■ **Your instructions**: In this exercise, reproduce all the entries that follow exactly.

(Material for the task begins)

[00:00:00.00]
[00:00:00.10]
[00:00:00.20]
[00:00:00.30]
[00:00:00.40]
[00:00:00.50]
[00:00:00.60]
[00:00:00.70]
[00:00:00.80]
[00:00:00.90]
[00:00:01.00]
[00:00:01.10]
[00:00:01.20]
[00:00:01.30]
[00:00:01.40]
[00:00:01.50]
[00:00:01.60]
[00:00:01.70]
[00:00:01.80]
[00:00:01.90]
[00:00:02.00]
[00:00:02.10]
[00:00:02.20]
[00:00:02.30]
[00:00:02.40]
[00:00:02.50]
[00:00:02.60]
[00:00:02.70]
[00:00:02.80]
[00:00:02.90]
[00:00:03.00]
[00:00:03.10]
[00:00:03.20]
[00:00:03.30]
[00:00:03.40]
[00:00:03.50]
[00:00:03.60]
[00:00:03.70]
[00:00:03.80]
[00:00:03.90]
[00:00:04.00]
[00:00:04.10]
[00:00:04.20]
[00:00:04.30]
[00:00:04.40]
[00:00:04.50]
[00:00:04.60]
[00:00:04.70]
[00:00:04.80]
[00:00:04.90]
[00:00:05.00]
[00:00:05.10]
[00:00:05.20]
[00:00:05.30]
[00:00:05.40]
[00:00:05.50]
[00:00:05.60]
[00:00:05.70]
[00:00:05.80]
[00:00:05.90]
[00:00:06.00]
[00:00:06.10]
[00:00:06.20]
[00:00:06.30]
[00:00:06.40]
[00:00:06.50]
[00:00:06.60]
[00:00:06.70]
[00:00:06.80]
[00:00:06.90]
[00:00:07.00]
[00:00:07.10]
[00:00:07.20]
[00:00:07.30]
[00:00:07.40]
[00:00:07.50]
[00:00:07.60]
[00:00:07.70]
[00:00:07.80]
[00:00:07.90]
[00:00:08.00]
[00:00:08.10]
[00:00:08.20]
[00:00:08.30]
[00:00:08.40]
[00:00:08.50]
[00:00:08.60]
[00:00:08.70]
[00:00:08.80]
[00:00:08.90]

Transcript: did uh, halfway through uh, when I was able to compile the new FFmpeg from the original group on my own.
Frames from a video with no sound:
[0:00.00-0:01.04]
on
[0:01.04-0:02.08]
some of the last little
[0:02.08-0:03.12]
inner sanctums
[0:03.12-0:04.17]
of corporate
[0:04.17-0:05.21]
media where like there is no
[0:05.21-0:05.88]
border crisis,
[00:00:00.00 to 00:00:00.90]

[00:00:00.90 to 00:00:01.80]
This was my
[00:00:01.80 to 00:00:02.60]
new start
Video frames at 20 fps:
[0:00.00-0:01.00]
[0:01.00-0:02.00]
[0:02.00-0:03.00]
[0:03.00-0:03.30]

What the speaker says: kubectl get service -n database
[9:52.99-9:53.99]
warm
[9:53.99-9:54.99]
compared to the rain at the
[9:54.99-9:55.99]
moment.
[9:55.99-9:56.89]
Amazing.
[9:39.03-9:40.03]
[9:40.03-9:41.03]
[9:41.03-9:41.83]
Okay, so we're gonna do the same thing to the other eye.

(Material for the task ends)

■ **Solution for this task**:
[00:00:00.00]
[00:00:00.10]
[00:00:00.20]
[00:00:00.30]
[00:00:00.40]
[00:00:00.50]
[00:00:00.60]
[00:00:00.70]
[00:00:00.80]
[00:00:00.90]
[00:00:01.00]
[00:00:01.10]
[00:00:01.20]
[00:00:01.30]
[00:00:01.40]
[00:00:01.50]
[00:00:01.60]
[00:00:01.70]
[00:00:01.80]
[00:00:01.90]
[00:00:02.00]
[00:00:02.10]
[00:00:02.20]
[00:00:02.30]
[00:00:02.40]
[00:00:02.50]
[00:00:02.60]
[00:00:02.70]
[00:00:02.80]
[00:00:02.90]
[00:00:03.00]
[00:00:03.10]
[00:00:03.20]
[00:00:03.30]
[00:00:03.40]
[00:00:03.50]
[00:00:03.60]
[00:00:03.70]
[00:00:03.80]
[00:00:03.90]
[00:00:04.00]
[00:00:04.10]
[00:00:04.20]
[00:00:04.30]
[00:00:04.40]
[00:00:04.50]
[00:00:04.60]
[00:00:04.70]
[00:00:04.80]
[00:00:04.90]
[00:00:05.00]
[00:00:05.10]
[00:00:05.20]
[00:00:05.30]
[00:00:05.40]
[00:00:05.50]
[00:00:05.60]
[00:00:05.70]
[00:00:05.80]
[00:00:05.90]
[00:00:06.00]
[00:00:06.10]
[00:00:06.20]
[00:00:06.30]
[00:00:06.40]
[00:00:06.50]
[00:00:06.60]
[00:00:06.70]
[00:00:06.80]
[00:00:06.90]
[00:00:07.00]
[00:00:07.10]
[00:00:07.20]
[00:00:07.30]
[00:00:07.40]
[00:00:07.50]
[00:00:07.60]
[00:00:07.70]
[00:00:07.80]
[00:00:07.90]
[00:00:08.00]
[00:00:08.10]
[00:00:08.20]
[00:00:08.30]
[00:00:08.40]
[00:00:08.50]
[00:00:08.60]
[00:00:08.70]
[00:00:08.80]
[00:00:08.90]

Transcript: did uh, halfway through uh, when I was able to compile the new FFmpeg from the original group on my own.
Frames from a video with no sound:
[0:00.00-0:01.04]
on
[0:01.04-0:02.08]
some of the last little
[0:02.08-0:03.12]
inner sanctums
[0:03.12-0:04.17]
of corporate
[0:04.17-0:05.21]
media where like there is no
[0:05.21-0:05.88]
border crisis,
[00:00:00.00 to 00:00:00.90]

[00:00:00.90 to 00:00:01.80]
This was my
[00:00:01.80 to 00:00:02.60]
new start
Video frames at 20 fps:
[0:00.00-0:01.00]
[0:01.00-0:02.00]
[0:02.00-0:03.00]
[0:03.00-0:03.30]

What the speaker says: kubectl get service -n database
[9:52.99-9:53.99]
warm
[9:53.99-9:54.99]
compared to the rain at the
[9:54.99-9:55.99]
moment.
[9:55.99-9:56.89]
Amazing.
[9:39.03-9:40.03]
[9:40.03-9:41.03]
[9:41.03-9:41.83]
Okay, so we're gonna do the same thing to the other eye.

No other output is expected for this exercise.